Yardena Gerwin, 18


Yardena Gerwin wasn’t crazy, but some of her doctors thought she might be. Her male doctors.

Something was wrong with Gerwin a few years ago; she was acting strangely and suffering memory lapses, and the male doctors on the staff of the Manhattan hospital where she was being treated suggested sending her to a psychiatric facility.

But some female physicians who examined her suspected something else amiss, finally diagnosing her with a rare autoimmune disease that affected her behavior.

That experience, that encounter with what she calls the men’s “sexist” assumptions about a young woman, inspired her to become an advocate for other young women, said Gerwin, whose illness is now under control. She is especially concerned about those lacking her family’s financial resources and connections — her father is a university professor and her mother is a lawyer. Both stayed by her side in the hospital.

That encounter with what she calls the men’s “sexist” assumptions about a young woman, inspired her to become an advocate for other young women.

Gerwin joined Girl Up, an international empowerment project of the United Nations Foundation that focuses on such issues as combating violence and encouraging education in developing countries.
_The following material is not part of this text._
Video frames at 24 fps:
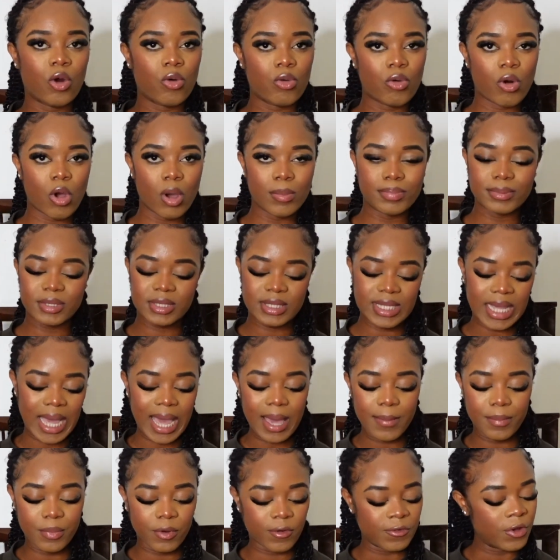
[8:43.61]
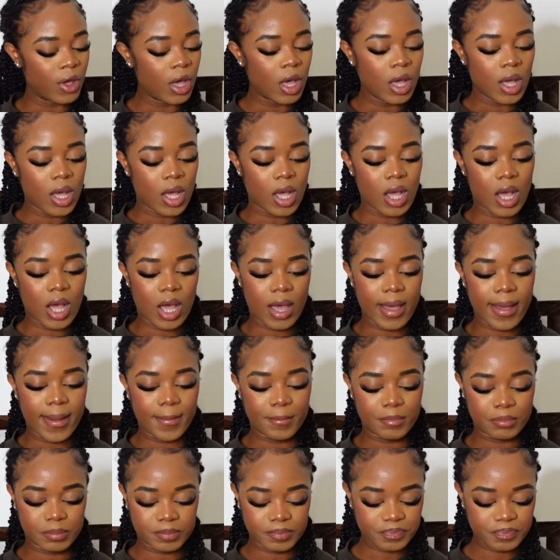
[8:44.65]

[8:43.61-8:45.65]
cropped type of um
She rose from an entry-level position to head the organization’s local chapter, the N.Y. Coalition. Her duties include fundraising, running and moderating events, and bringing her peers into the activism fold.

“I was known as ‘the feminist’ in my community,” she said.

A resident of the Upper West Side who spent her kindergarten and seventh-grade years studying in Israel, an observant Conservative Jew who led youth services at Darkhei Noam, a congregation on the Upper West Side, a senior at Beacon High School who earlier attended the Abraham Joshua Heschel School, she is also active in several civic organizations. Today, she attends Minyan M’at, a traditional egalitarian minyan at Ansche Chesed.

Recently, she’s advised young members of the #MeToo movement.

Her future: She will begin college at American University in Washington, D.C., in the fall and hopes to follow college with a career in public service or public policy.

Does she resent the male doctors whose stereotypical misdiagnosis about her gender nearly short-circuited her life? No. “Holding a grudge only hurts you.”

Theater bug: The stage captures Gerwin’s interest. She’s gone to “more than 100” Broadway plays since she was a kid. “Plays are a really powerful thing,” said Gerwin, who’s often the youngest person in the crowd. “It’s me … [and] the retirees.”